К феноменологии фотографии

Леонид Чернов

        1. Фотокамера становится неотъемлемой принадлежностью настоящего. Фотографируют дети, студенты, пенсионеры, туристы, профессионалы и дилетанты. Фотографируют всюду: на улице, в студиях, на праздниках, торжествах, интимно и публично, открыто и тайно. Современная культура, отмечают философы, приобрела инстинкт фотографирования, который сопровождает каждое мало-мальски значимое событие в жизни человека и без фотокамеры сегодня не обходится ни детский утренник, ни счастливая свадьба, ни пикник с друзьями и рыбалкой. Забыть фотоаппарат в туристическую поездку, значит поставить под сомнение само ее (поездки) бытие. Фотоизображение как алиби юридически подтверждает — событие случилось, мелочи и нюансы зафиксированы, ракурсы отсняты, память надежно вооружена. Мы здесь были.

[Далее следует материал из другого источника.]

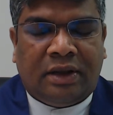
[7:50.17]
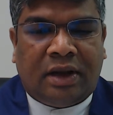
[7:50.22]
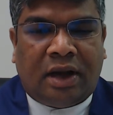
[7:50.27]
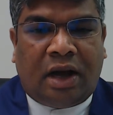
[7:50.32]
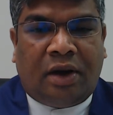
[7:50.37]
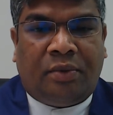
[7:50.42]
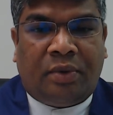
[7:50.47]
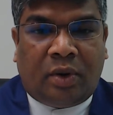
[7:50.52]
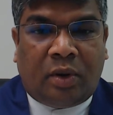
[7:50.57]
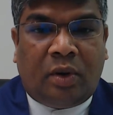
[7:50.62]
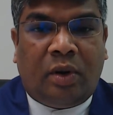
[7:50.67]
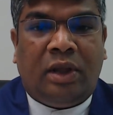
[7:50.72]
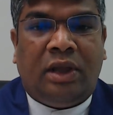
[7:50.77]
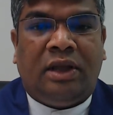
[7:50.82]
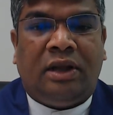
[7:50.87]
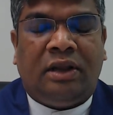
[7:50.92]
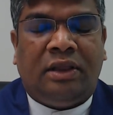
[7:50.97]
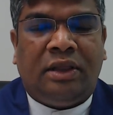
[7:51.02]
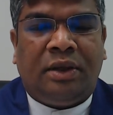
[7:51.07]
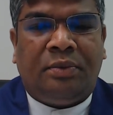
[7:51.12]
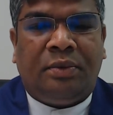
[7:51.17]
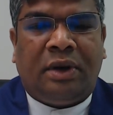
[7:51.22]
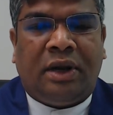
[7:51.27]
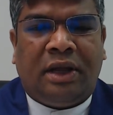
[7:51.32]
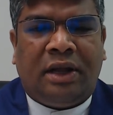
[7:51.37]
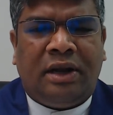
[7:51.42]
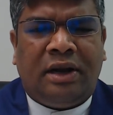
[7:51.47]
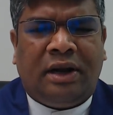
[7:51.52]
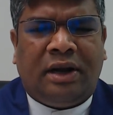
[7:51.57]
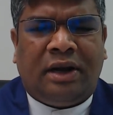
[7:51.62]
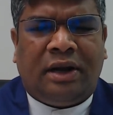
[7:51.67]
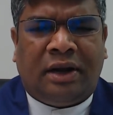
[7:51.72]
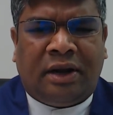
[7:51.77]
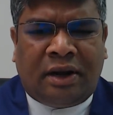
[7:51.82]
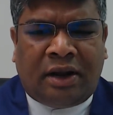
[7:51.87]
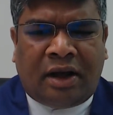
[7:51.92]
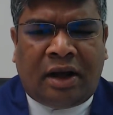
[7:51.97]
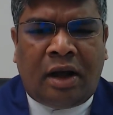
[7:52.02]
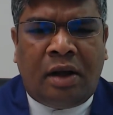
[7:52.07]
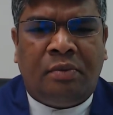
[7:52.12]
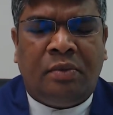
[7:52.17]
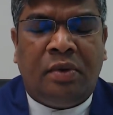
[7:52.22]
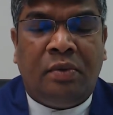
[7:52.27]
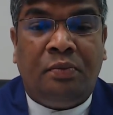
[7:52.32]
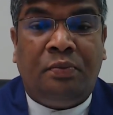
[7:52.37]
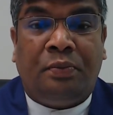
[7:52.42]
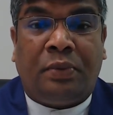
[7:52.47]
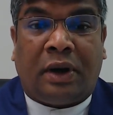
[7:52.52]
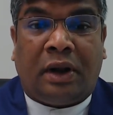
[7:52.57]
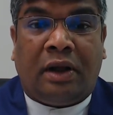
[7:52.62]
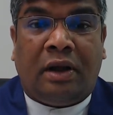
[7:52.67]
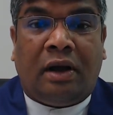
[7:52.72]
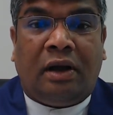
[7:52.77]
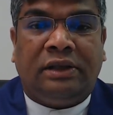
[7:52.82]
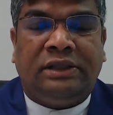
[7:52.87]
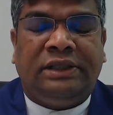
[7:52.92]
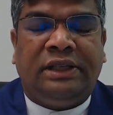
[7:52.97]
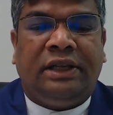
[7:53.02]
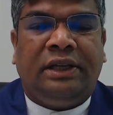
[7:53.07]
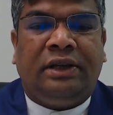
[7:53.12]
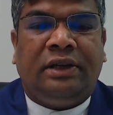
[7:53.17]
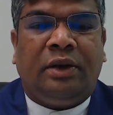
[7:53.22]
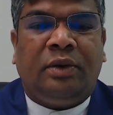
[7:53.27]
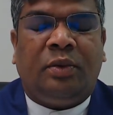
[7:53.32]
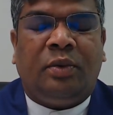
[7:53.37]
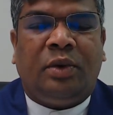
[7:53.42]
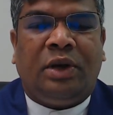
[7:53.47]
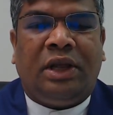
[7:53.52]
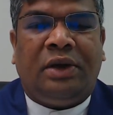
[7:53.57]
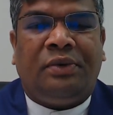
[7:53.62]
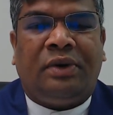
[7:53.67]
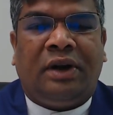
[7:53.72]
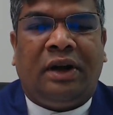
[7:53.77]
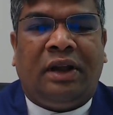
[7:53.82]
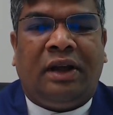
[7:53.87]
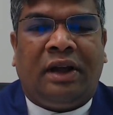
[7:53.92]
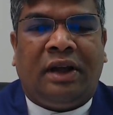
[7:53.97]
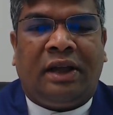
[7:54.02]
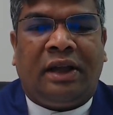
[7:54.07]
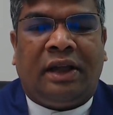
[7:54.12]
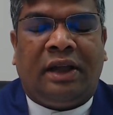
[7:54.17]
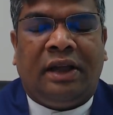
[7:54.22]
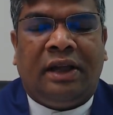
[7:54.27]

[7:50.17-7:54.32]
அவரோட இருந்தோம்னா நாமும் பிரகாசிக்கக்கூடியவர்களாக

        2. Две иллюзии, помимо прочих, присущи фотографии изначально — иллюзия достоверности и иллюзия того, что снимаемая вещь какая-то особенная. От того, что мы осознаем их именно как иллюзии, они не перестают действовать и удивлять нас. Зритель готов обманываться и постоянно забывать об обмане. Подлинное и необманываемое забывается сложнее, поэтому его лучше и не вспоминать совсем. Но если бы фотографы снимали только что-то действительно стоящее и уникальное, их было бы куда меньше, чем сейчас и их снимки ценились бы очень дорого. Но и сама фотография как мировоззрение была бы другой.

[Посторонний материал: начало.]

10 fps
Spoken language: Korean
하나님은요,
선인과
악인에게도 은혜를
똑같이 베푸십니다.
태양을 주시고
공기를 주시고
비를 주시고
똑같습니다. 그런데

        3. Природа фотографирования многолика, она скрывается, говорить о ней крайне сложно. Неразборчивость тех предметов, которые фотографируют и всеядность того, кто фотографирует — позволяют и чаще всего справедливо относиться к фотографии либо снисходительно, либо свысока, как к чему-то давно известному и понятому. В разговоре об изображении, о снимках, о том, что и как изображается, забывается само условие возможности изображения. Без исторического возникновения фотоаппарата и фотографа изображение было бы невозможным. Желательно регулярно вспоминать, что мир жил без фотоаппарата большую часть своей истории, так же как и то, что первые выдержки могли длиться десятки минут, первые снимки хранились как драгоценности, а самыми удобными первыми массовыми клиентами были только что умершие, чаще всего дети и их неутешные родные. На заре своего рождения фотография не боялась смерти. Снимать мертвого как живого, одетого в нарядный костюм и с насильственно созданной улыбкой считалось не только нормальным, но и достаточно дорогим «удовольствием». На мой взгляд, нужно помнить об этой связи. В каком-то смысле любой снимок омертвляет живое.
        4. Сегодня произошла инверсия: человек становится сопроводителем фотокамеры, ее хранителем, носильщиком и слугой. Камера сопровождает человека повсеместно, как строгий конвоир и маленькие фотоаппараты присоединились к телефону, вросли в него, как обязательный модус. Кажется, будто экономия пространства и времени, которую манифестирует мобильный телефон, должна быть сопряжена с возможностью фиксировать каждую видимую точку этого самого пространства, дабы не уничтожить его полностью и окончательно. Фотографирование сейчас не запечатление, не фиксация реального события, оно есть само событие, обязательный атрибут жизни и конститутивный элемент самой этой жизни.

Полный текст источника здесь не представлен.